Probabilities of the Quantum World (Pt-11)


[To refresh, text in such square brackets is my commentary. Rest of it is a faithful documentation of the most fascinating story ever told of the Quantum Revolution]

[At the end of Part-10, we saw how the Principle of Complementarity is essential to understand Nature. The apparent opposite points of view, Wave Mechanics or v/s Matrix Mechanics, are indeed complementary and both are essentially for a more complete understanding of Nature.]

Almost all the leading participants of our good story met in the late autumn of 1927 as if to provide the story with an impressive finale.

The occasion was the Fifth Solvay Congress. The thirty two participants included Antoon Lorentz and Max Planck, Albert Einstein and Paul Ehrenfest, Niels Bhor and Max Born, Louis de Broglie and Erwin Schrodinger, William Bragg and Peter Debye, Werner Heisenberg and Wolfgang Pauli, Paul Dirac and … but enough names. It was perhaps the most representative meeting of physicists belonging to different generations — from seventy- to twenty-year-olds — in the Strum and Drang period.
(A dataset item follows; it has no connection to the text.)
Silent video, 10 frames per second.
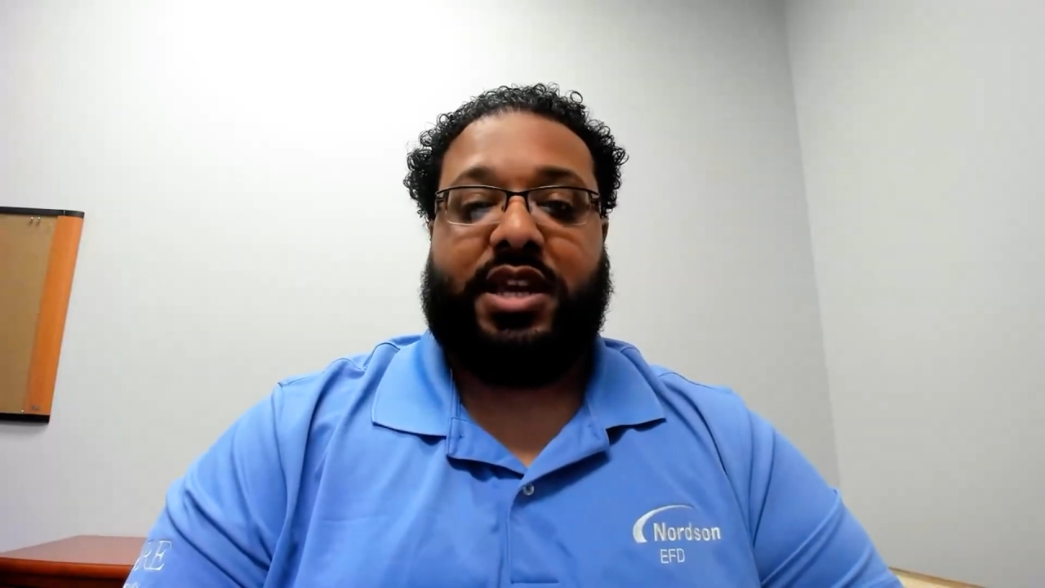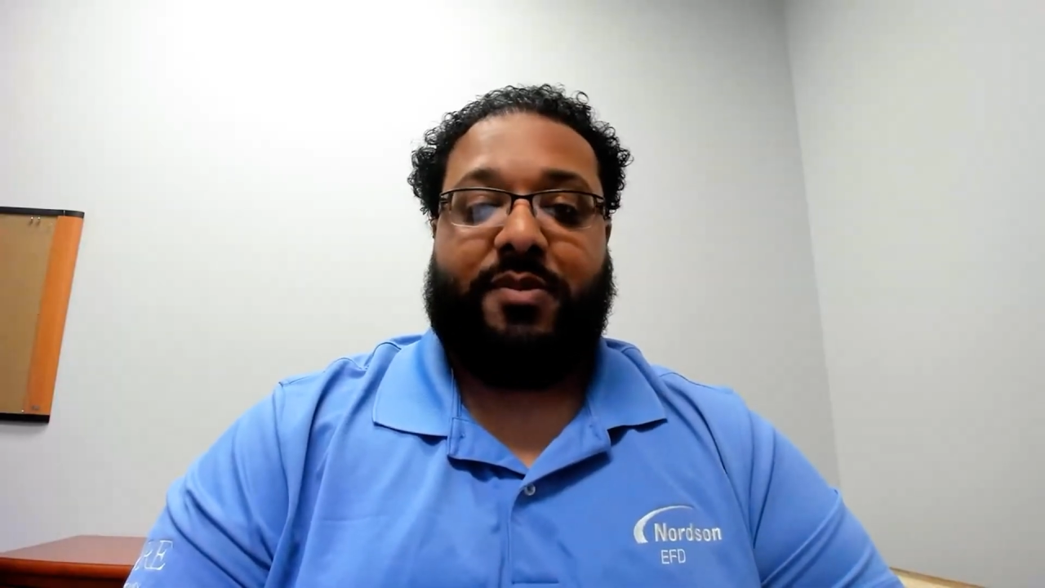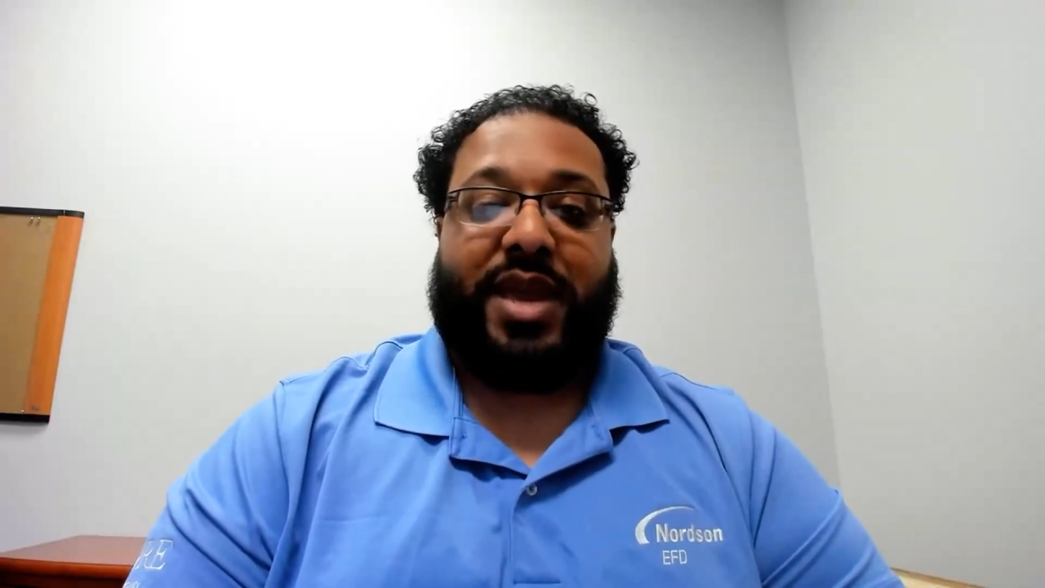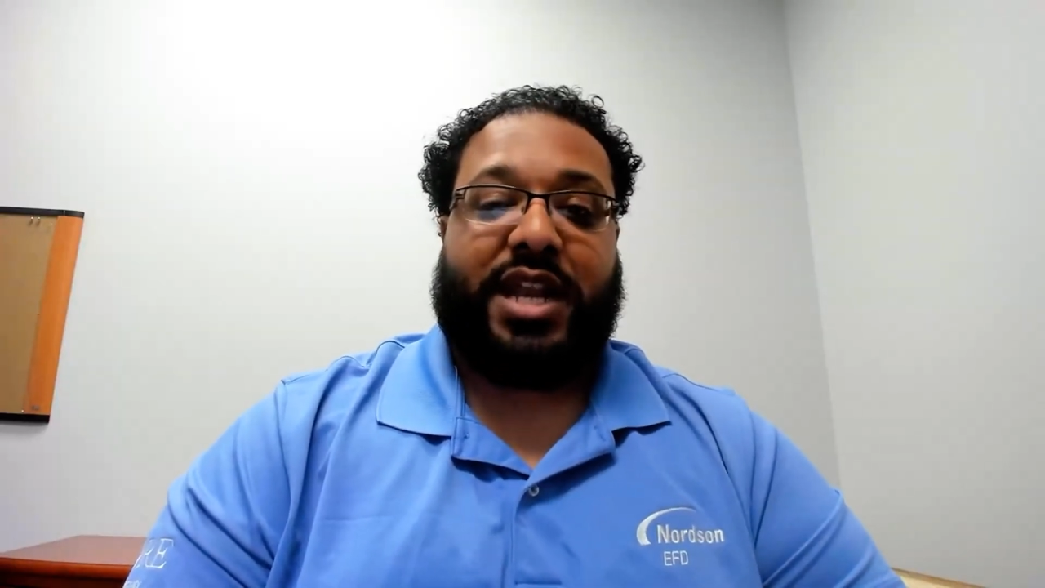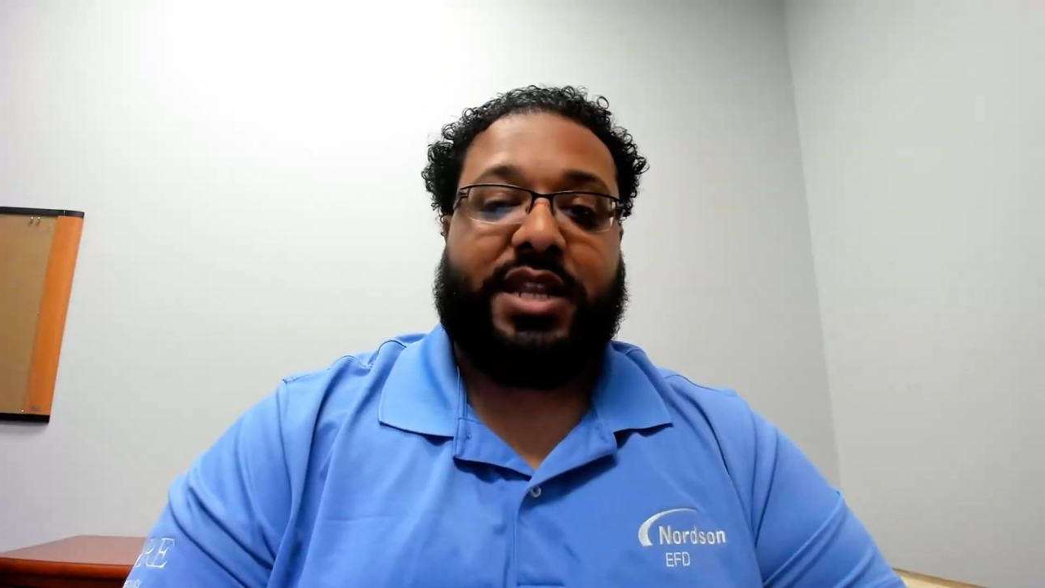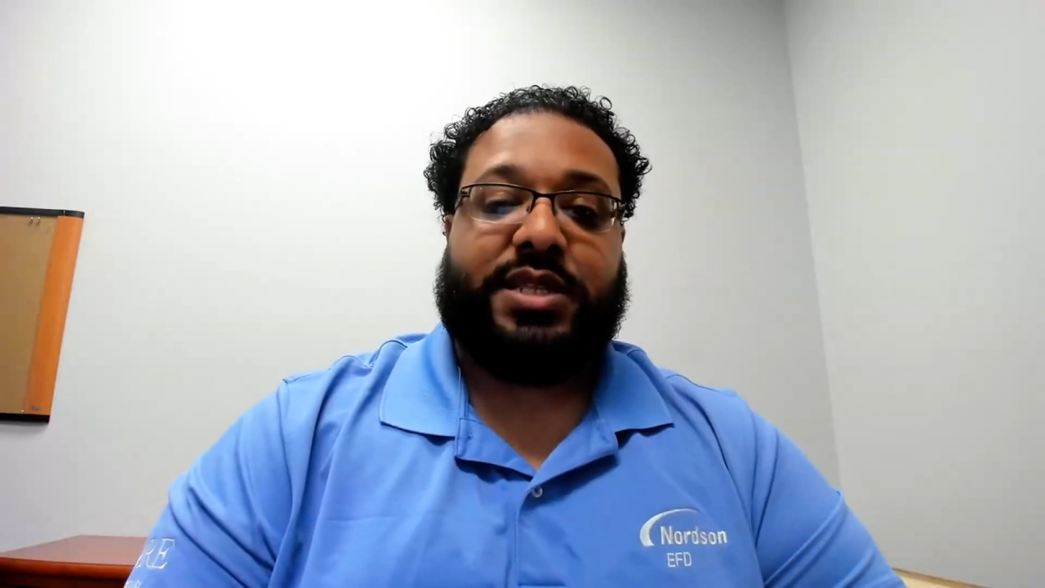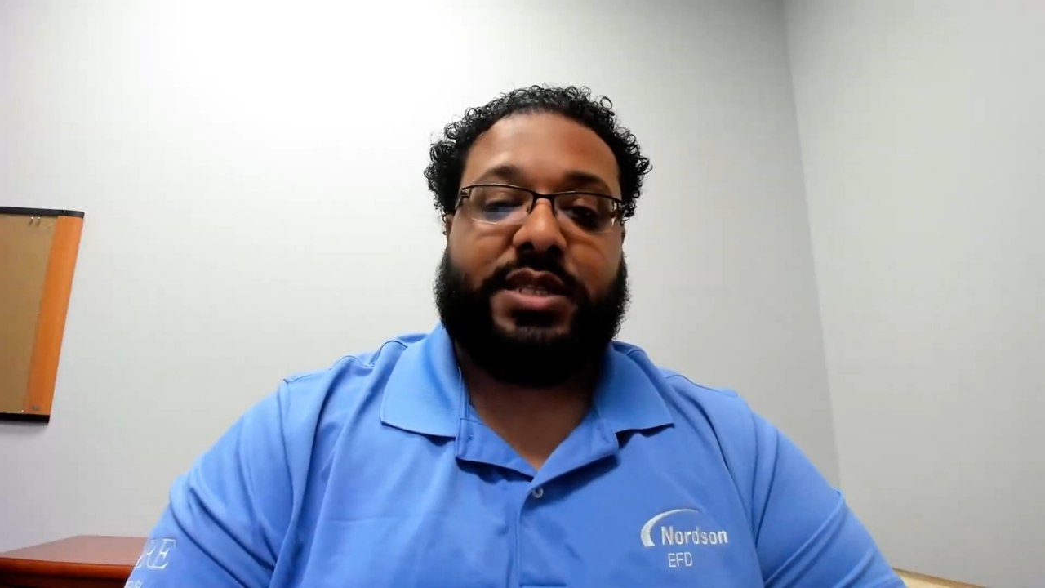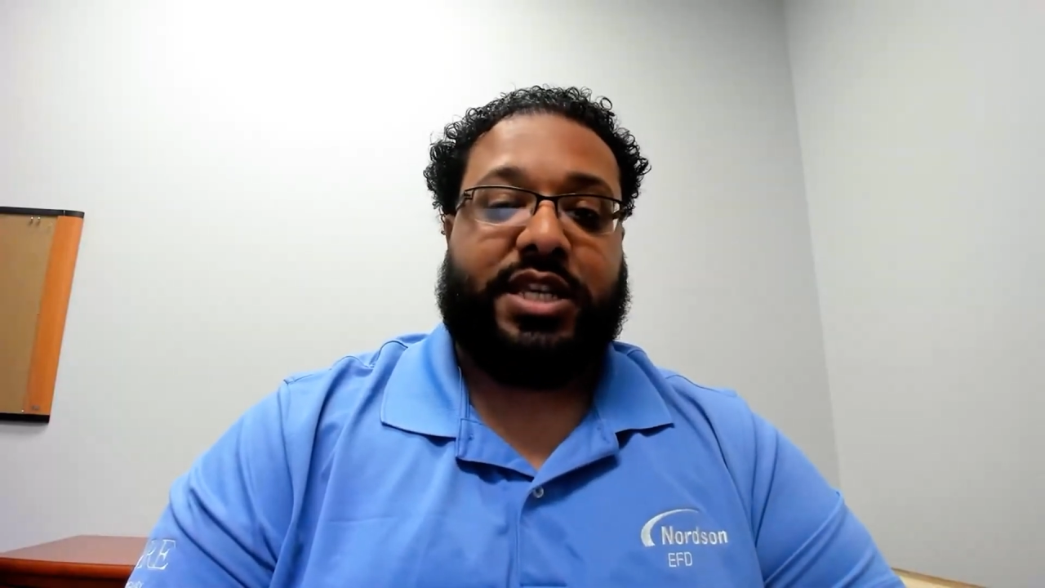and maintenance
One recalls how Lorentz had stated the problem of developing the mechanics of the submicroscopic world at the First Solvay Congress, when the old men present had been in their prime and those now in their twenties had been mere boys. Sixteen years had passed and the desired mechanics had been developed; Lorentz was again the chairman of the congress; it would be natural for him to praise gratefully those who had created the mechanics. However no words of praise were forthcoming — this mechanics proved to be undesirable for the great classical physicist. Lorentz put his objections against it more clearly and concisely than other scientists holding the same view:

“I wish to have a quite definite picture of any phenomenon. An electron for me is a particle which is at a given point in space at a given time. If the electron collides with an atom, penetrates it and after numerous adventures leave it then I visualize a certain line along which the electron travelled in the atom.”

Einstein was the first to speak of the drama of ideas. It was later that he remembered this drama of the Fifth Solvay Congress in which he was the main character. In contrast to Lorentz, he did not just reject the probabilistic quantum description of the world, he tried to refute its inevitability.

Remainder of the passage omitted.